%%

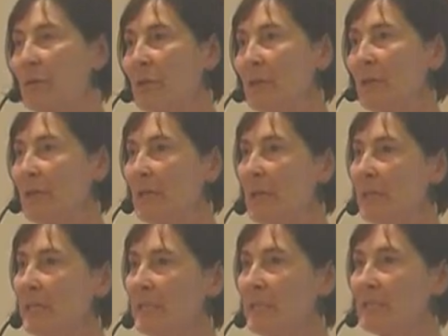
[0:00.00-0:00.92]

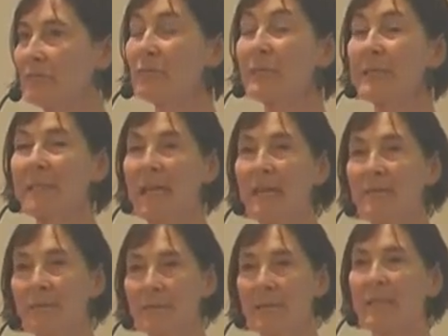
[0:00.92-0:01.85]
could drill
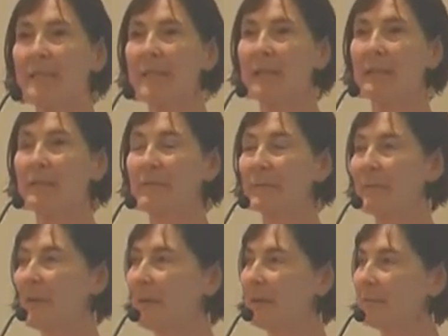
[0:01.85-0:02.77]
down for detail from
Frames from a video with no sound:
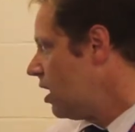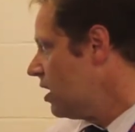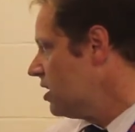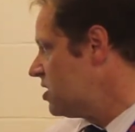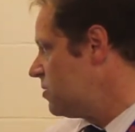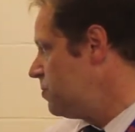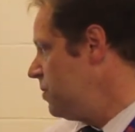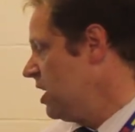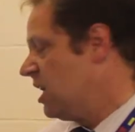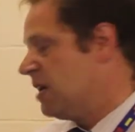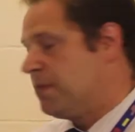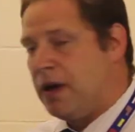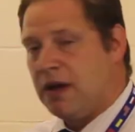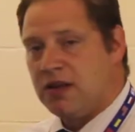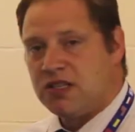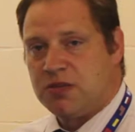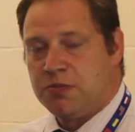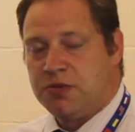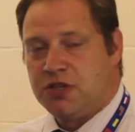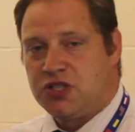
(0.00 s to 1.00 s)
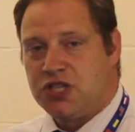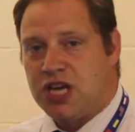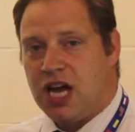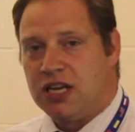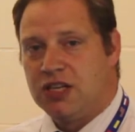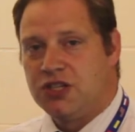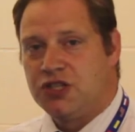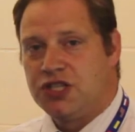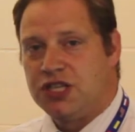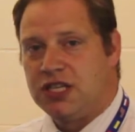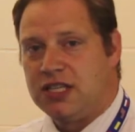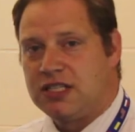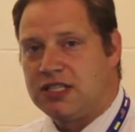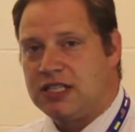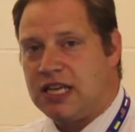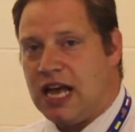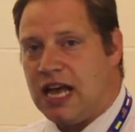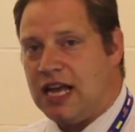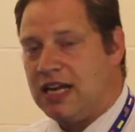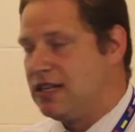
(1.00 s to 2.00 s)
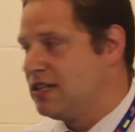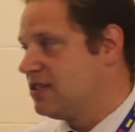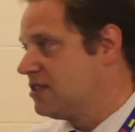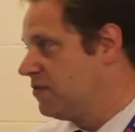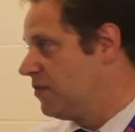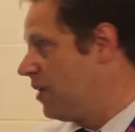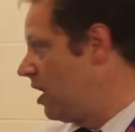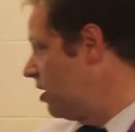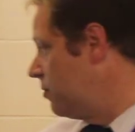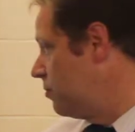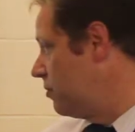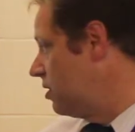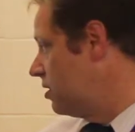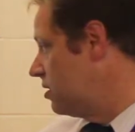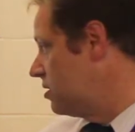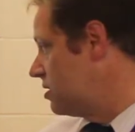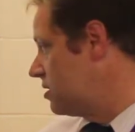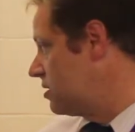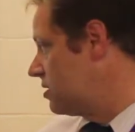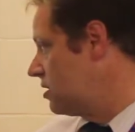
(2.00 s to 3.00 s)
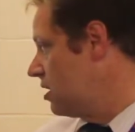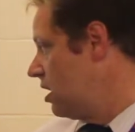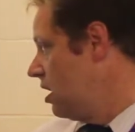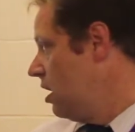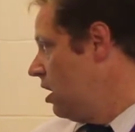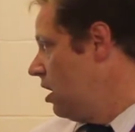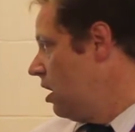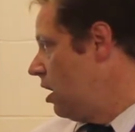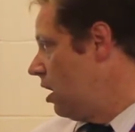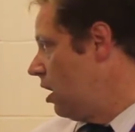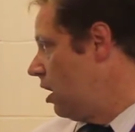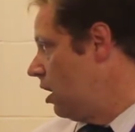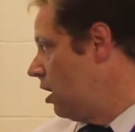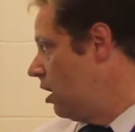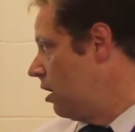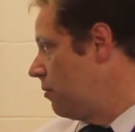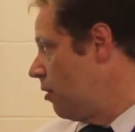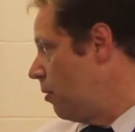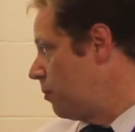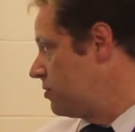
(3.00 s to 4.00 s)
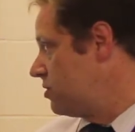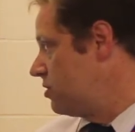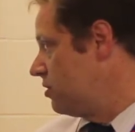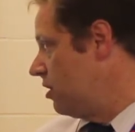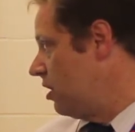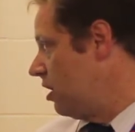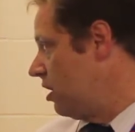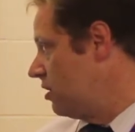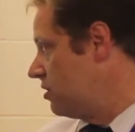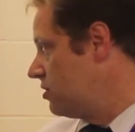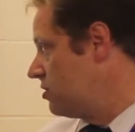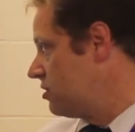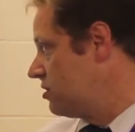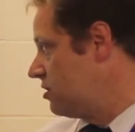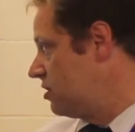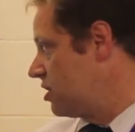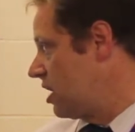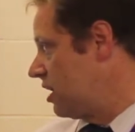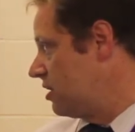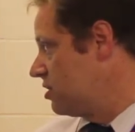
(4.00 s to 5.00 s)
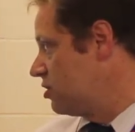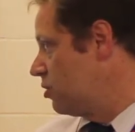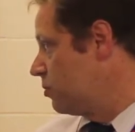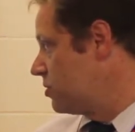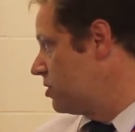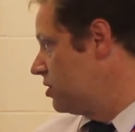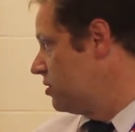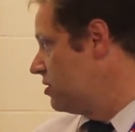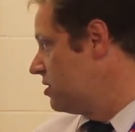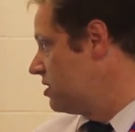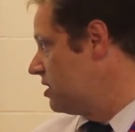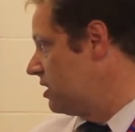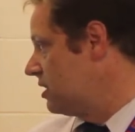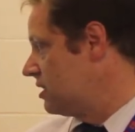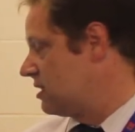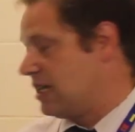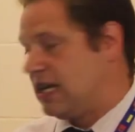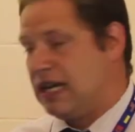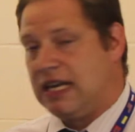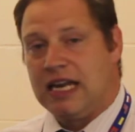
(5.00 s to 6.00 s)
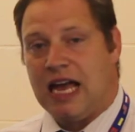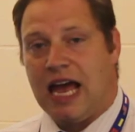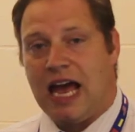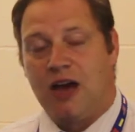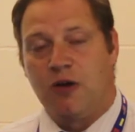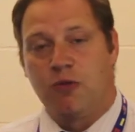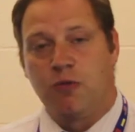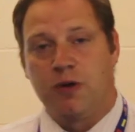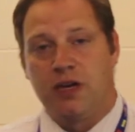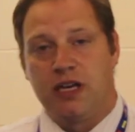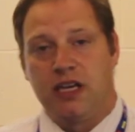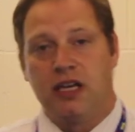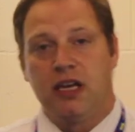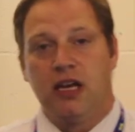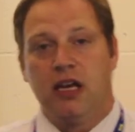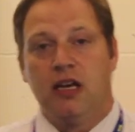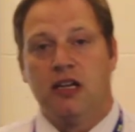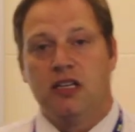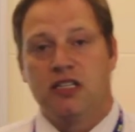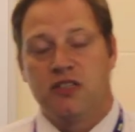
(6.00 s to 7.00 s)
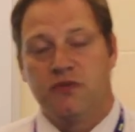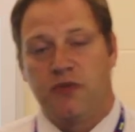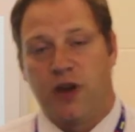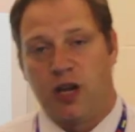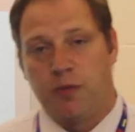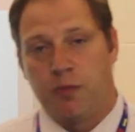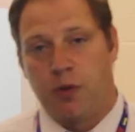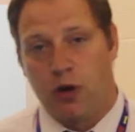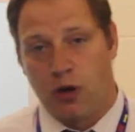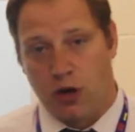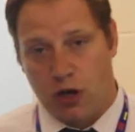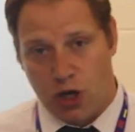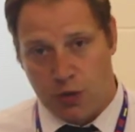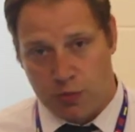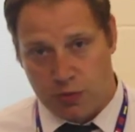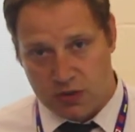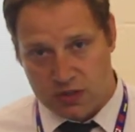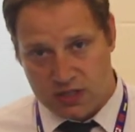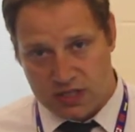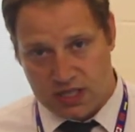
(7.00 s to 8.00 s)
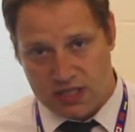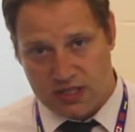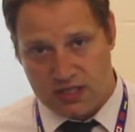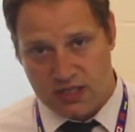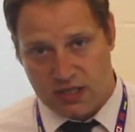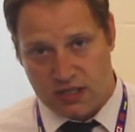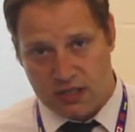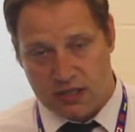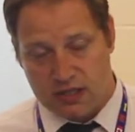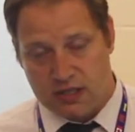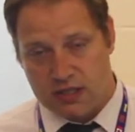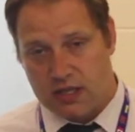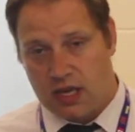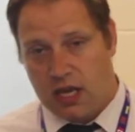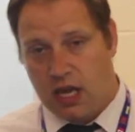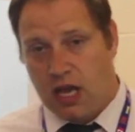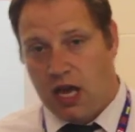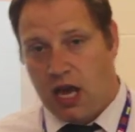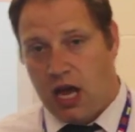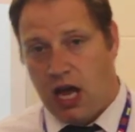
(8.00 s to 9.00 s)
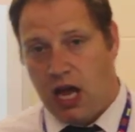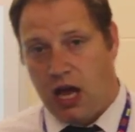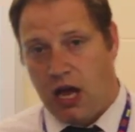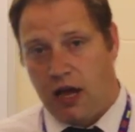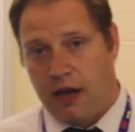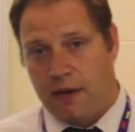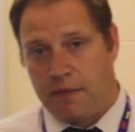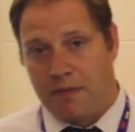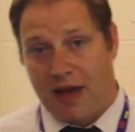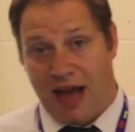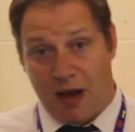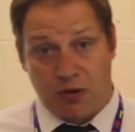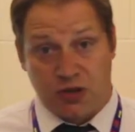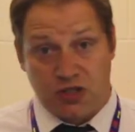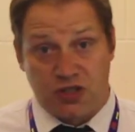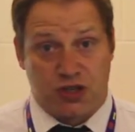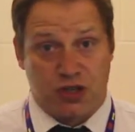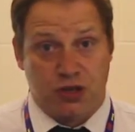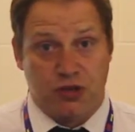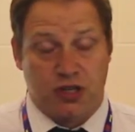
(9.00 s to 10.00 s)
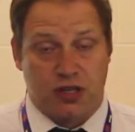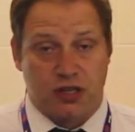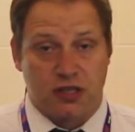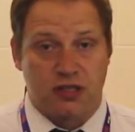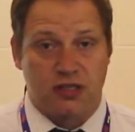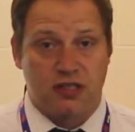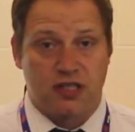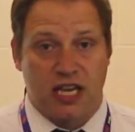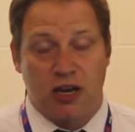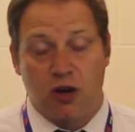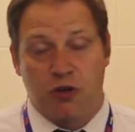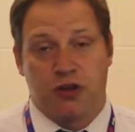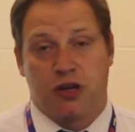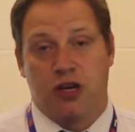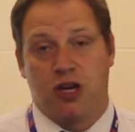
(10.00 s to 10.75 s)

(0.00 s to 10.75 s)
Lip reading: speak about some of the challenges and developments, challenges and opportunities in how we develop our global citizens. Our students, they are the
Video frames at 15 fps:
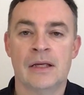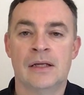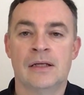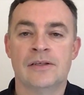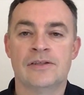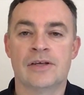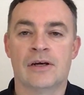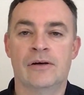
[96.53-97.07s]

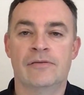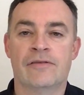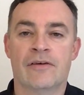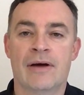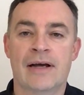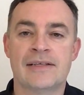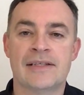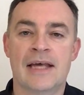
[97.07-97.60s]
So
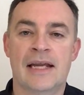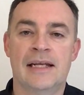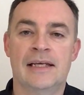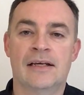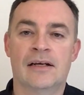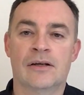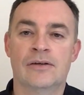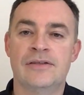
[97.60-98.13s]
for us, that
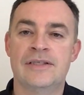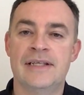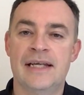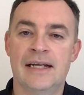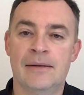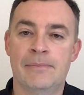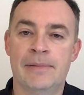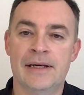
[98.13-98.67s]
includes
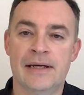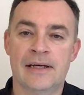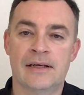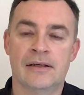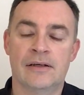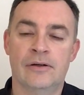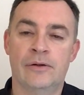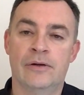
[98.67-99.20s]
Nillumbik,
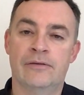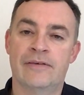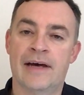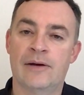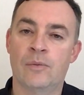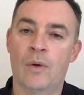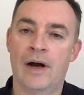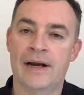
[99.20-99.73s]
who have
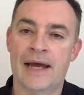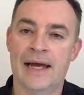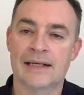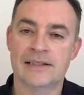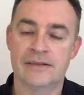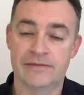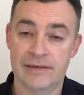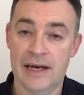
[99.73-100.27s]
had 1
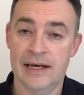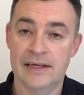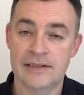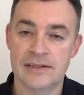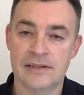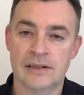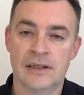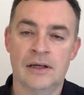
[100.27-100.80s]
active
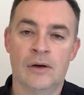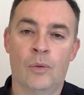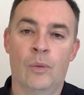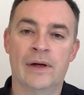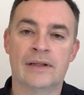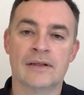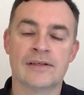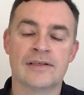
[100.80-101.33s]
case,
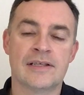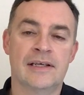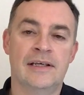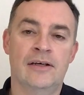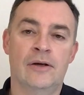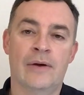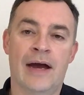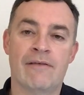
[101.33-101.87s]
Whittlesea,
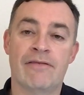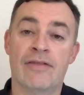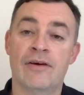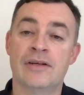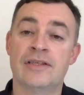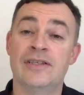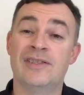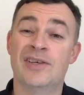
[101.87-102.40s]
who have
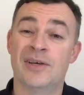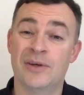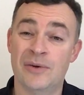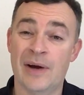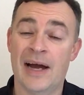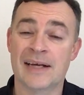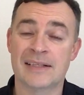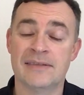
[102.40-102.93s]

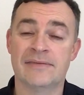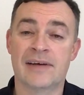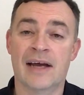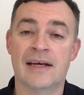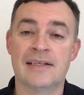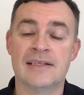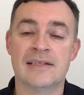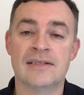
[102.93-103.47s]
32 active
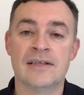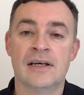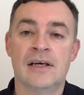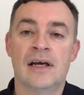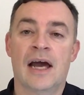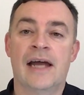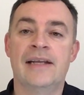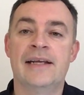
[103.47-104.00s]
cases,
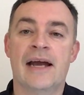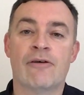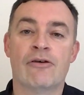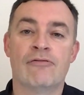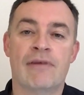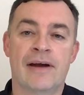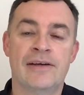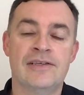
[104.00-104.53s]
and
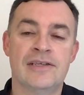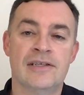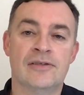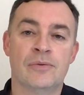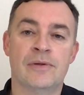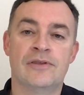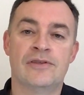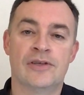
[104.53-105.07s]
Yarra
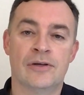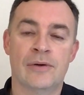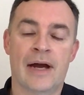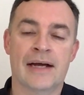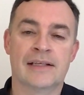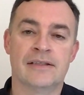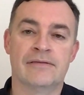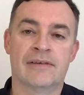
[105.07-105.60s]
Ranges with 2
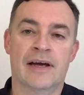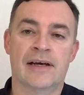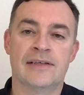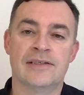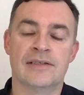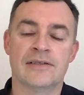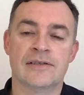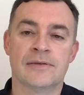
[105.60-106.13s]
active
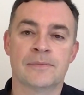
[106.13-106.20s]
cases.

%%

** Instructions to follow **
Set the listing above down again exactly, leaving pictures out.

** Worked solution **
[0:00.00-0:00.92]

[0:00.92-0:01.85]
could drill
[0:01.85-0:02.77]
down for detail from
Frames from a video with no sound:
(0.00 s to 1.00 s)
(1.00 s to 2.00 s)
(2.00 s to 3.00 s)
(3.00 s to 4.00 s)
(4.00 s to 5.00 s)
(5.00 s to 6.00 s)
(6.00 s to 7.00 s)
(7.00 s to 8.00 s)
(8.00 s to 9.00 s)
(9.00 s to 10.00 s)
(10.00 s to 10.75 s)

(0.00 s to 10.75 s)
Lip reading: speak about some of the challenges and developments, challenges and opportunities in how we develop our global citizens. Our students, they are the
Video frames at 15 fps:
[96.53-97.07s]

[97.07-97.60s]
So
[97.60-98.13s]
for us, that
[98.13-98.67s]
includes
[98.67-99.20s]
Nillumbik,
[99.20-99.73s]
who have
[99.73-100.27s]
had 1
[100.27-100.80s]
active
[100.80-101.33s]
case,
[101.33-101.87s]
Whittlesea,
[101.87-102.40s]
who have
[102.40-102.93s]

[102.93-103.47s]
32 active
[103.47-104.00s]
cases,
[104.00-104.53s]
and
[104.53-105.07s]
Yarra
[105.07-105.60s]
Ranges with 2
[105.60-106.13s]
active
[106.13-106.20s]
cases.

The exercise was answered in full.